■ **TASK OBJECTIVE**
Copy the following data exactly and drop the pictures.

■ **DATA EXTRACT**
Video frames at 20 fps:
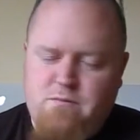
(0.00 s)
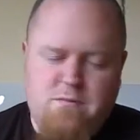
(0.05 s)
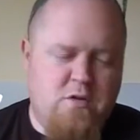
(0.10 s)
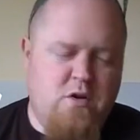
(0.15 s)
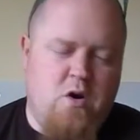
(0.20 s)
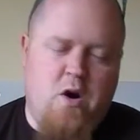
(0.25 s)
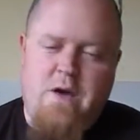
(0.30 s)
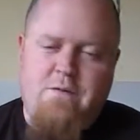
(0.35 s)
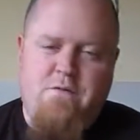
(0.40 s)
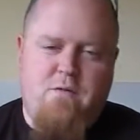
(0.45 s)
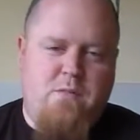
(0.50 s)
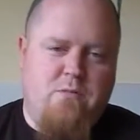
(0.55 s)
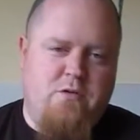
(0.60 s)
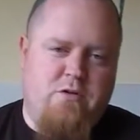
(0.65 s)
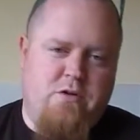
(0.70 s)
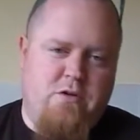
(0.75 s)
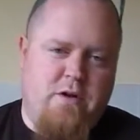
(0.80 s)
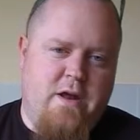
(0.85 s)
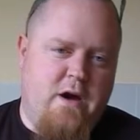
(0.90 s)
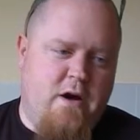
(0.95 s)
Not everyone will
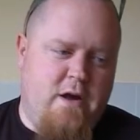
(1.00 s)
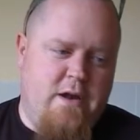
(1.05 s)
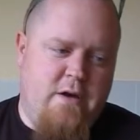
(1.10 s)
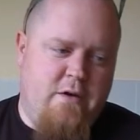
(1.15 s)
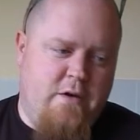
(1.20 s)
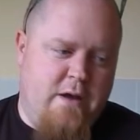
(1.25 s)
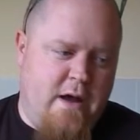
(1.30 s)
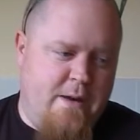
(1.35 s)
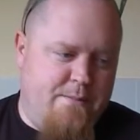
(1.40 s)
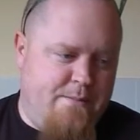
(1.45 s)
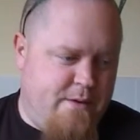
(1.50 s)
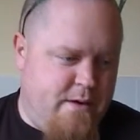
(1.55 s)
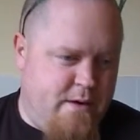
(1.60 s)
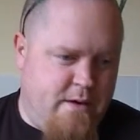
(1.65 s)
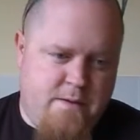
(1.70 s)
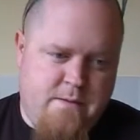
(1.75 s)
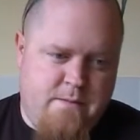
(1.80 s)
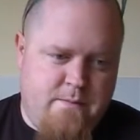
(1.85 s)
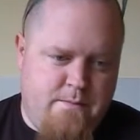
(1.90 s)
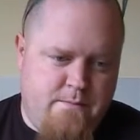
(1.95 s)
do that, I know that,
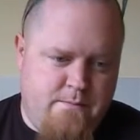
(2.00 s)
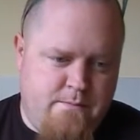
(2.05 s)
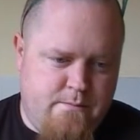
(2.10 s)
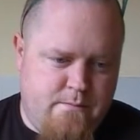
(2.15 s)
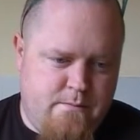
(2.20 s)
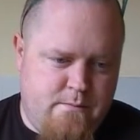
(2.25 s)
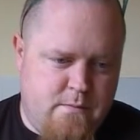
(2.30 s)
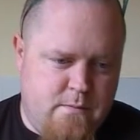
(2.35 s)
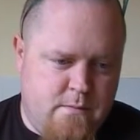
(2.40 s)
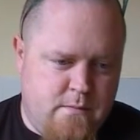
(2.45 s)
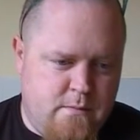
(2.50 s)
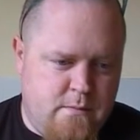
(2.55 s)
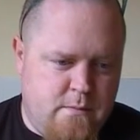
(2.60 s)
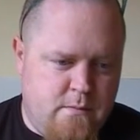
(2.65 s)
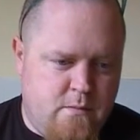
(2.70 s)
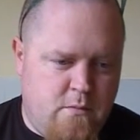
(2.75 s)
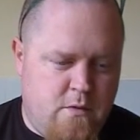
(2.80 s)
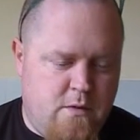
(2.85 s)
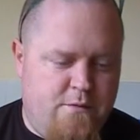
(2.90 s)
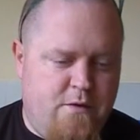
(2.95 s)
but
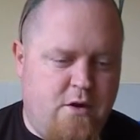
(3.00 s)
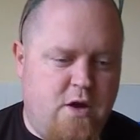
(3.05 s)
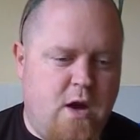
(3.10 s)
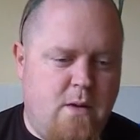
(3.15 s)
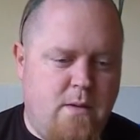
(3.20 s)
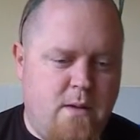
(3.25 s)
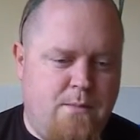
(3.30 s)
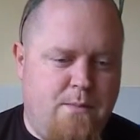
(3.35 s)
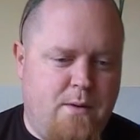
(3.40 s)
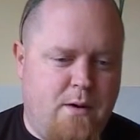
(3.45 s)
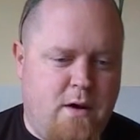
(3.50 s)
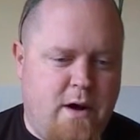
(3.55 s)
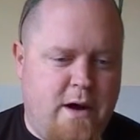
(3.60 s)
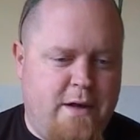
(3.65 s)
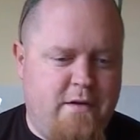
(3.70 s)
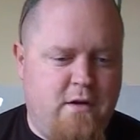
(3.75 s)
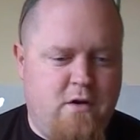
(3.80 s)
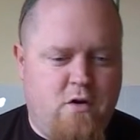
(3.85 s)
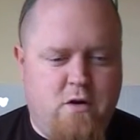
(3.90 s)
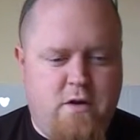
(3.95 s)
if you go in
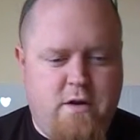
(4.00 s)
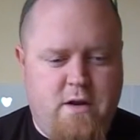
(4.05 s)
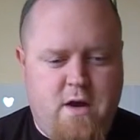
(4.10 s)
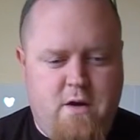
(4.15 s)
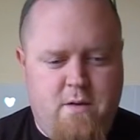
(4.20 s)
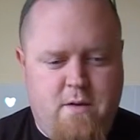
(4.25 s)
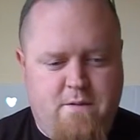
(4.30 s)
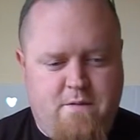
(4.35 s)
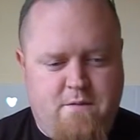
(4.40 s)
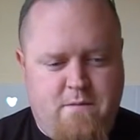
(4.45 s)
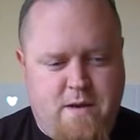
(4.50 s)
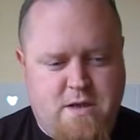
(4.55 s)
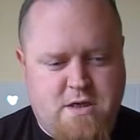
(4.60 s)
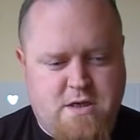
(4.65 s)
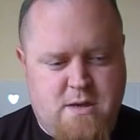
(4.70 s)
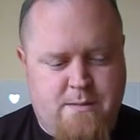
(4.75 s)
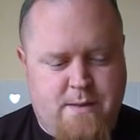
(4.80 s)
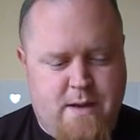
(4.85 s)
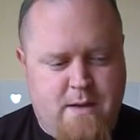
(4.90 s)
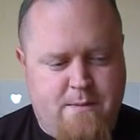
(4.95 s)
blind, you've got no
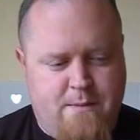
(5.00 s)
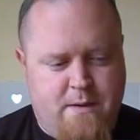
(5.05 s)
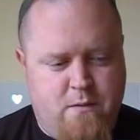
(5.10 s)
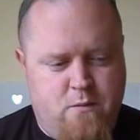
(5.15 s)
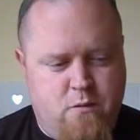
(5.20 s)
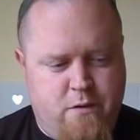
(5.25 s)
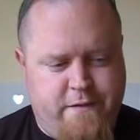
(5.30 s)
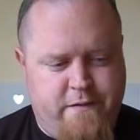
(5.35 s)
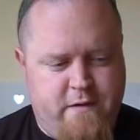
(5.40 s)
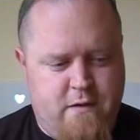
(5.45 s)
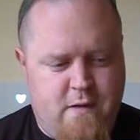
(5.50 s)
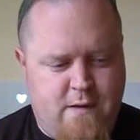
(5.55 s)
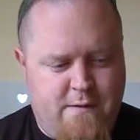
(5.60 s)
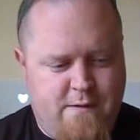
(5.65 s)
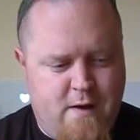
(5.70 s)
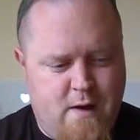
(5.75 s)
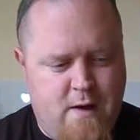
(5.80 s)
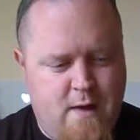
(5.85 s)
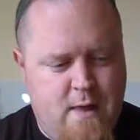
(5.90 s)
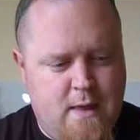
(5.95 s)
information about the beer
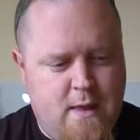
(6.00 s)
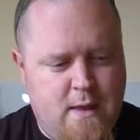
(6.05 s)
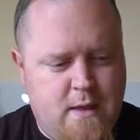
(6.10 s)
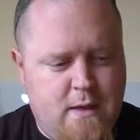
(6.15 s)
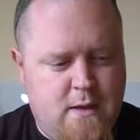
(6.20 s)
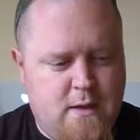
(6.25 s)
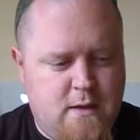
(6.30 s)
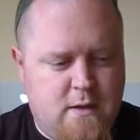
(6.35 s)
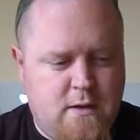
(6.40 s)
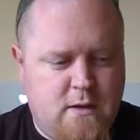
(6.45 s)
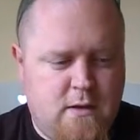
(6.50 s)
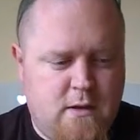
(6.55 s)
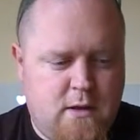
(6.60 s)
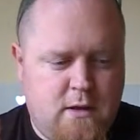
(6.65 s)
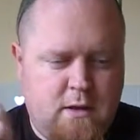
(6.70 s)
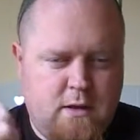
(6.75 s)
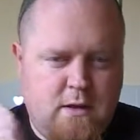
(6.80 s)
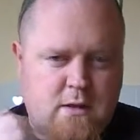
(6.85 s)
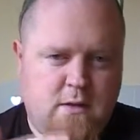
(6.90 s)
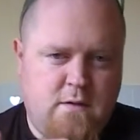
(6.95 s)
whatsoever,
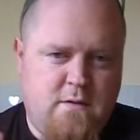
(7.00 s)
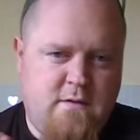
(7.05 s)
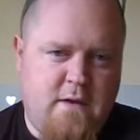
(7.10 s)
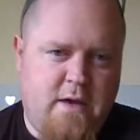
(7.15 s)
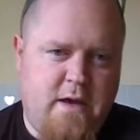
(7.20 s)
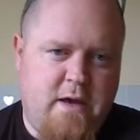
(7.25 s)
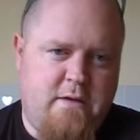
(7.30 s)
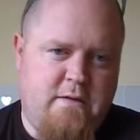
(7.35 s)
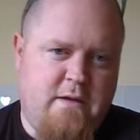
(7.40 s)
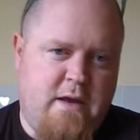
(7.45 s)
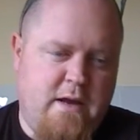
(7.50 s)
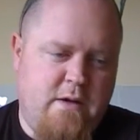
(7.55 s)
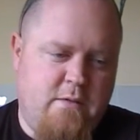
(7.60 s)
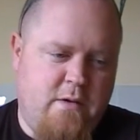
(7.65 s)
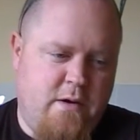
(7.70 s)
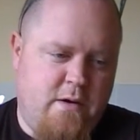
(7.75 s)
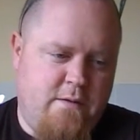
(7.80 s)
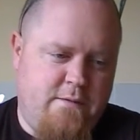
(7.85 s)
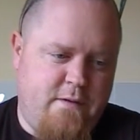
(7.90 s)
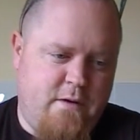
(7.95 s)
you say exactly
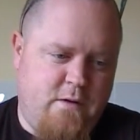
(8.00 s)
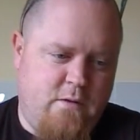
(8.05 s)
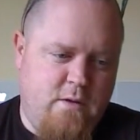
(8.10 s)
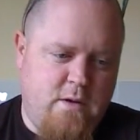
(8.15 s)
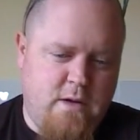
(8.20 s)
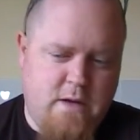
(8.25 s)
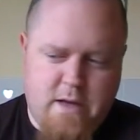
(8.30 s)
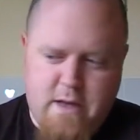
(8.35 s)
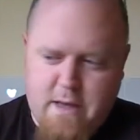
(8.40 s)
what you feel.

■ **EXERCISE OUTPUT**
Video frames at 20 fps:
(0.00 s)
(0.05 s)
(0.10 s)
(0.15 s)
(0.20 s)
(0.25 s)
(0.30 s)
(0.35 s)
(0.40 s)
(0.45 s)
(0.50 s)
(0.55 s)
(0.60 s)
(0.65 s)
(0.70 s)
(0.75 s)
(0.80 s)
(0.85 s)
(0.90 s)
(0.95 s)
Not everyone will
(1.00 s)
(1.05 s)
(1.10 s)
(1.15 s)
(1.20 s)
(1.25 s)
(1.30 s)
(1.35 s)
(1.40 s)
(1.45 s)
(1.50 s)
(1.55 s)
(1.60 s)
(1.65 s)
(1.70 s)
(1.75 s)
(1.80 s)
(1.85 s)
(1.90 s)
(1.95 s)
do that, I know that,
(2.00 s)
(2.05 s)
(2.10 s)
(2.15 s)
(2.20 s)
(2.25 s)
(2.30 s)
(2.35 s)
(2.40 s)
(2.45 s)
(2.50 s)
(2.55 s)
(2.60 s)
(2.65 s)
(2.70 s)
(2.75 s)
(2.80 s)
(2.85 s)
(2.90 s)
(2.95 s)
but
(3.00 s)
(3.05 s)
(3.10 s)
(3.15 s)
(3.20 s)
(3.25 s)
(3.30 s)
(3.35 s)
(3.40 s)
(3.45 s)
(3.50 s)
(3.55 s)
(3.60 s)
(3.65 s)
(3.70 s)
(3.75 s)
(3.80 s)
(3.85 s)
(3.90 s)
(3.95 s)
if you go in
(4.00 s)
(4.05 s)
(4.10 s)
(4.15 s)
(4.20 s)
(4.25 s)
(4.30 s)
(4.35 s)
(4.40 s)
(4.45 s)
(4.50 s)
(4.55 s)
(4.60 s)
(4.65 s)
(4.70 s)
(4.75 s)
(4.80 s)
(4.85 s)
(4.90 s)
(4.95 s)
blind, you've got no
(5.00 s)
(5.05 s)
(5.10 s)
(5.15 s)
(5.20 s)
(5.25 s)
(5.30 s)
(5.35 s)
(5.40 s)
(5.45 s)
(5.50 s)
(5.55 s)
(5.60 s)
(5.65 s)
(5.70 s)
(5.75 s)
(5.80 s)
(5.85 s)
(5.90 s)
(5.95 s)
information about the beer
(6.00 s)
(6.05 s)
(6.10 s)
(6.15 s)
(6.20 s)
(6.25 s)
(6.30 s)
(6.35 s)
(6.40 s)
(6.45 s)
(6.50 s)
(6.55 s)
(6.60 s)
(6.65 s)
(6.70 s)
(6.75 s)
(6.80 s)
(6.85 s)
(6.90 s)
(6.95 s)
whatsoever,
(7.00 s)
(7.05 s)
(7.10 s)
(7.15 s)
(7.20 s)
(7.25 s)
(7.30 s)
(7.35 s)
(7.40 s)
(7.45 s)
(7.50 s)
(7.55 s)
(7.60 s)
(7.65 s)
(7.70 s)
(7.75 s)
(7.80 s)
(7.85 s)
(7.90 s)
(7.95 s)
you say exactly
(8.00 s)
(8.05 s)
(8.10 s)
(8.15 s)
(8.20 s)
(8.25 s)
(8.30 s)
(8.35 s)
(8.40 s)
what you feel.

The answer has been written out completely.